Before the working party was closed down in early 1985, Carolyn Faulder forced an apology and a retraction of the minuted remarks. The atmosphere had become so bad that she felt she was being deliberately ignored. Later that year, Carolyn Faulder's book Whose body is it? was published by Virago. 18

In 1986, Carolyn Faulder was able to redress the balance in the case of Evelyn Thomas, by helping to get her case made public. Even then, it was not until 1988, six years after she was the subject of the trial, that her case was taken up by Adam Raphael and became a real issue of concern.

References
1. Evelyn Thomas. 
2. Evelyn Thomas, cited in the Observer, 2 October 1988. 
3. Clayton, Paul. Evening Standard Magazine, January 1992. Raphael, Adam. Wanted: human guinea pigs. Observer, 2 October 1988. 
4. Ibid. 
5. Ibid. 
6. From unpublished writings of Evelyn Thomas. 
7. Observer, 9 October 1988. 
8. Observer, 16 October 1988. 
9. Brahams, Diana.

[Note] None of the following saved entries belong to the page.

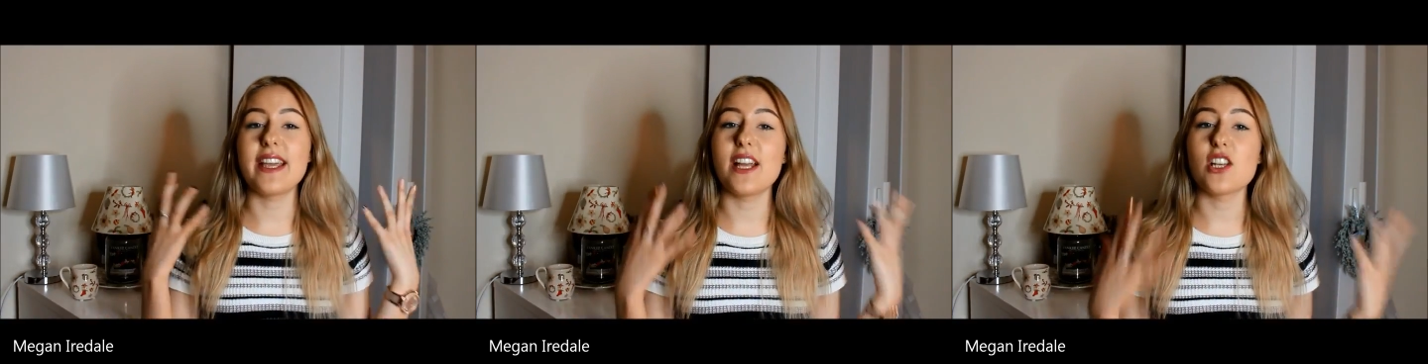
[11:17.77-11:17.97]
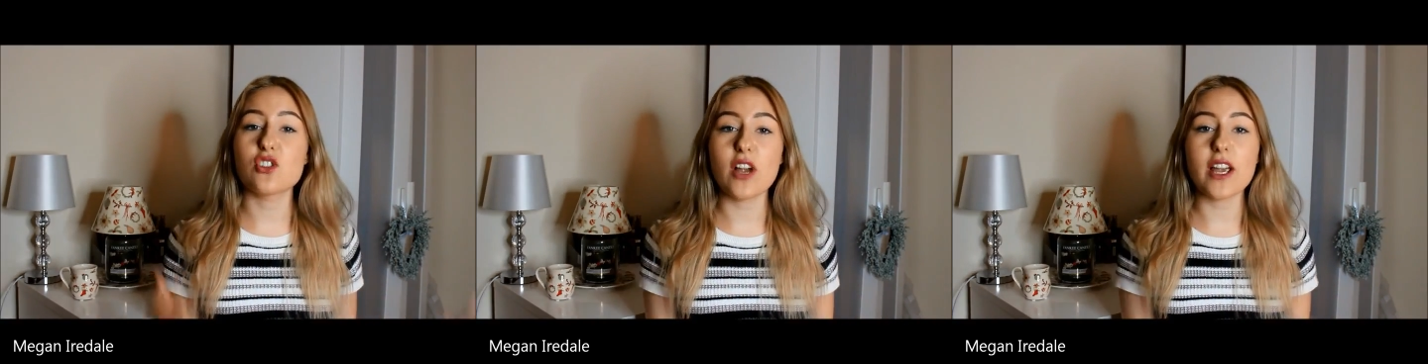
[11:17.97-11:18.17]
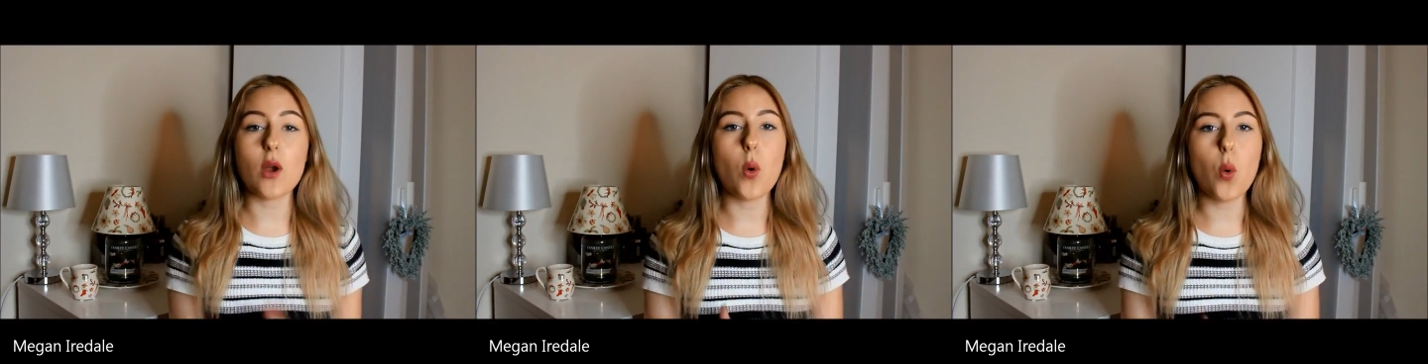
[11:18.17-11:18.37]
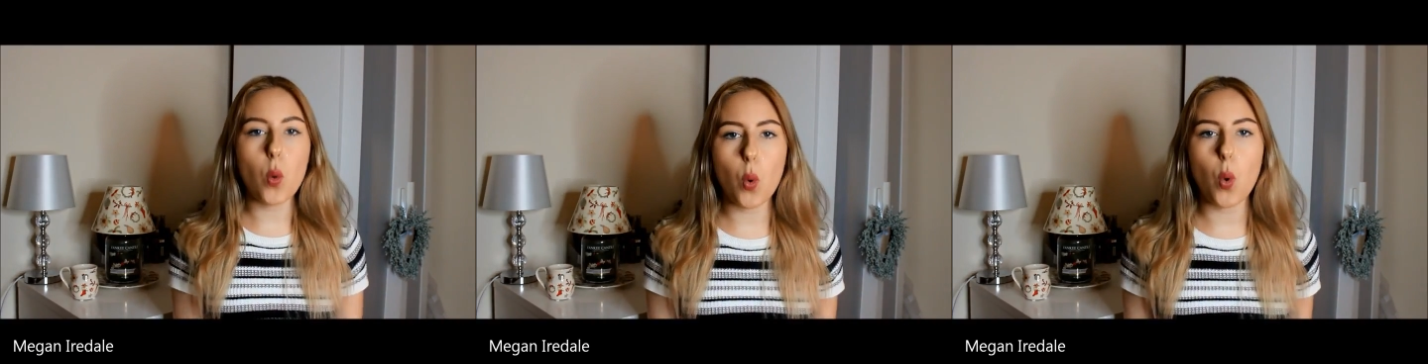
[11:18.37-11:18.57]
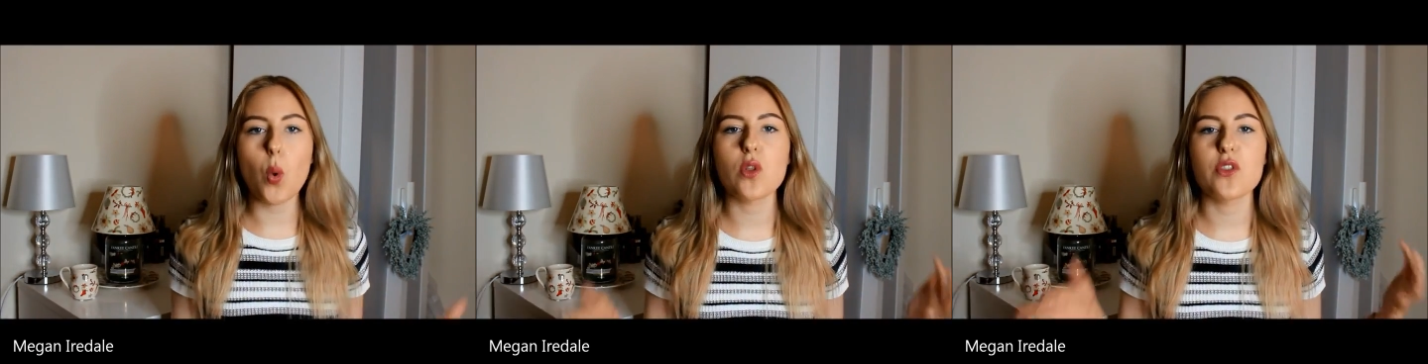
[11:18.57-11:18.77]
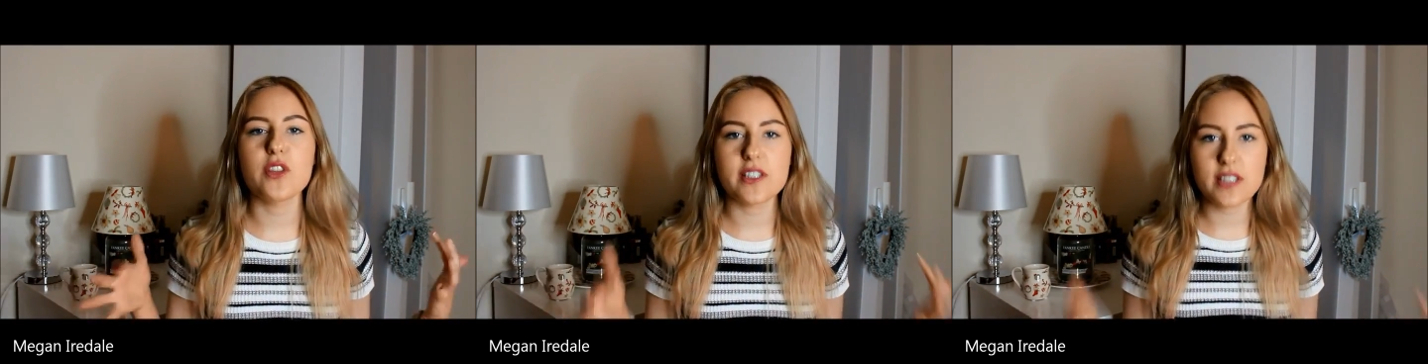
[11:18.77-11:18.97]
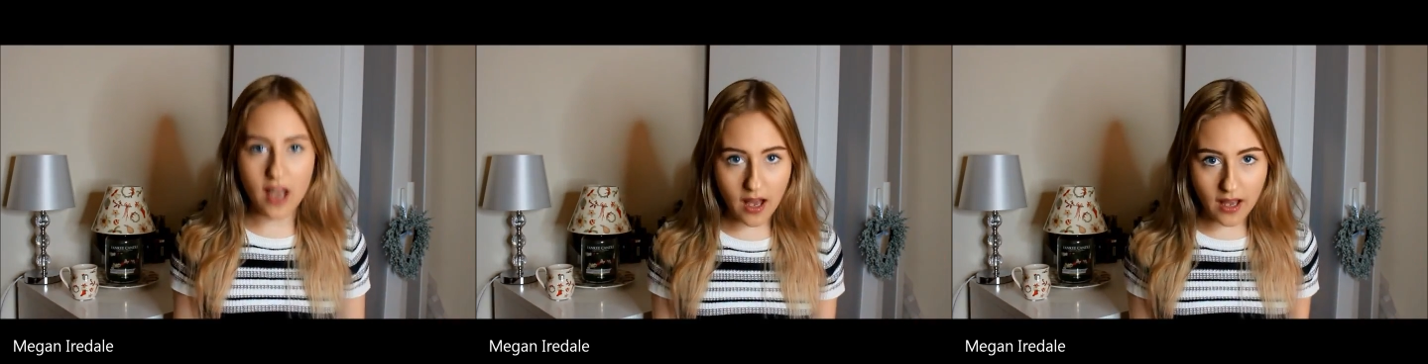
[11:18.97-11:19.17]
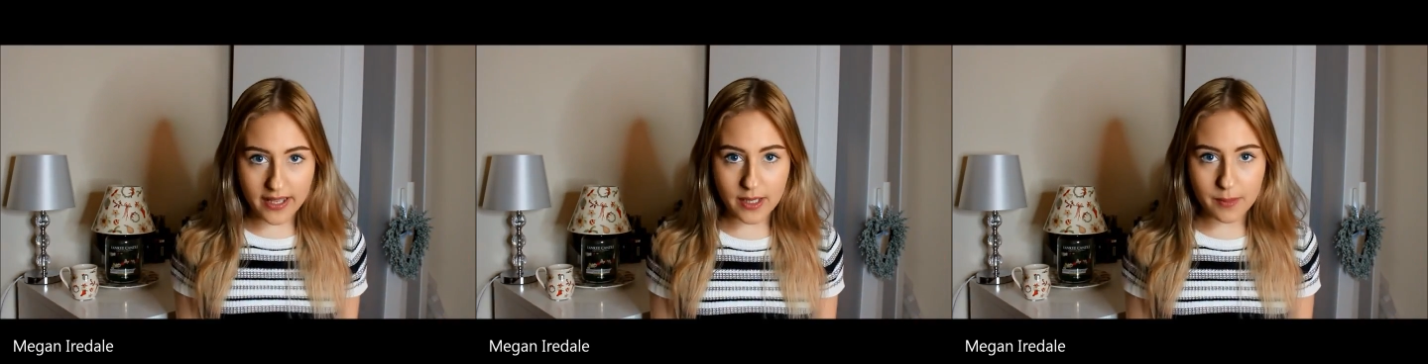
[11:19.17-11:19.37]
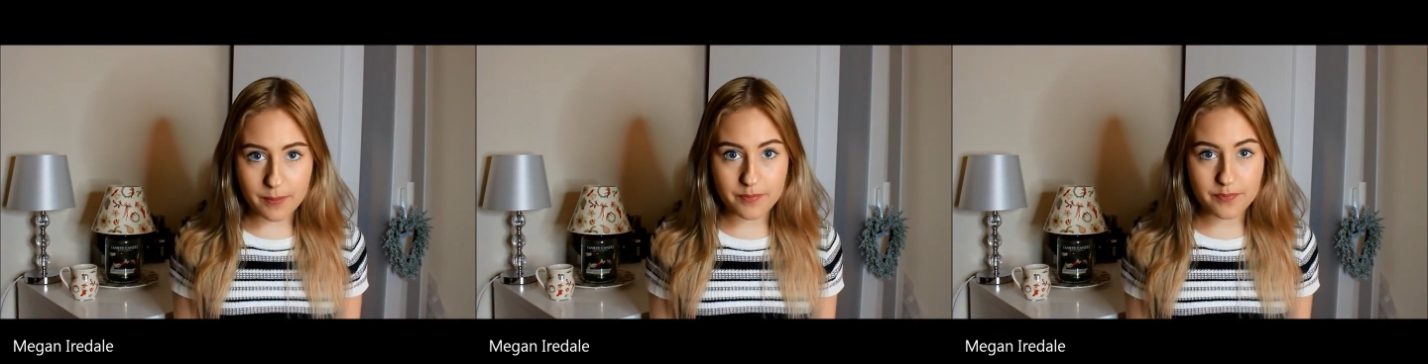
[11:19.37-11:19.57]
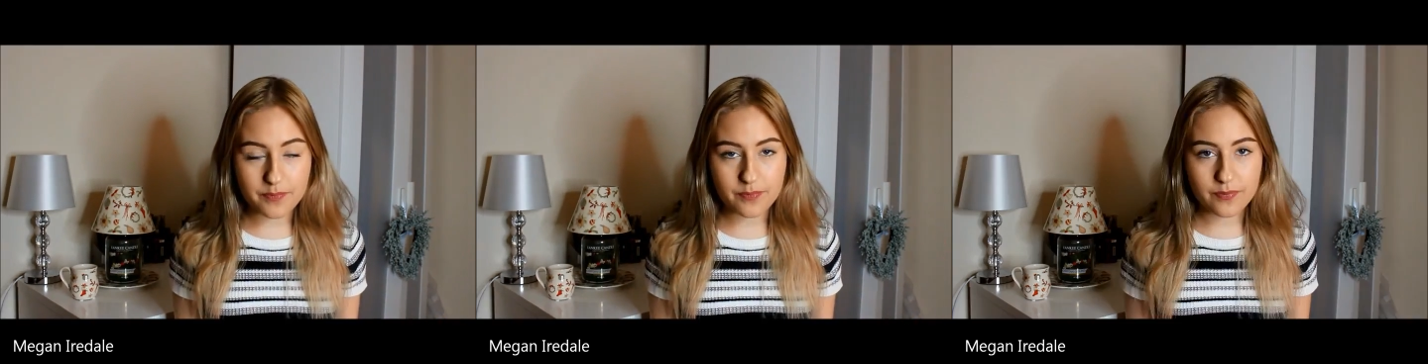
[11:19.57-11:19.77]
they're getting dry all the
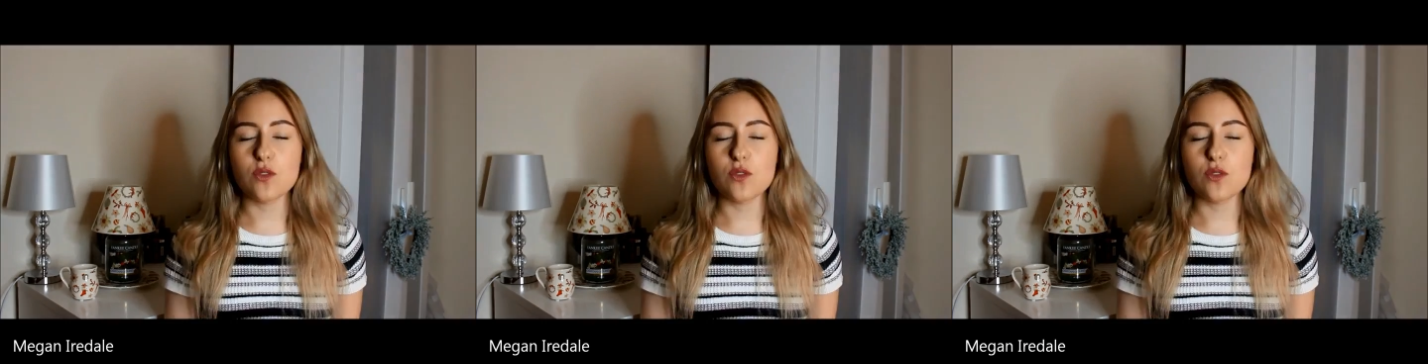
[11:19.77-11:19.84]
time.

Informed consent and randomised controlled trials. Law Society Gazette, 25, 28 June 1989. 
10. Observer, 16 October 1988. 
11. Ibid. 
12. Daily Mail, 29 June 1992. 
13. Brahams, Diana. Death of a patient who was unwitting subject of randomised controlled trial of cancer treatment. Lancet 1982; i: 1028-9. 
14. Brahams, Diana. Lancet 1984; i: 1083-4. 
15. Correspondence between Michael Baum and Carolyn Faulder. 
16. Faulder, Carolyn. A conspiracy of silence. Good Housekeeping, February 1984. 
17. Minutes of the Working Party on Breast Conservation, October 1984. 
18. Faulder, Carolyn. Whose body is it? The troubling issue of informed consent. London: Virago, 1985.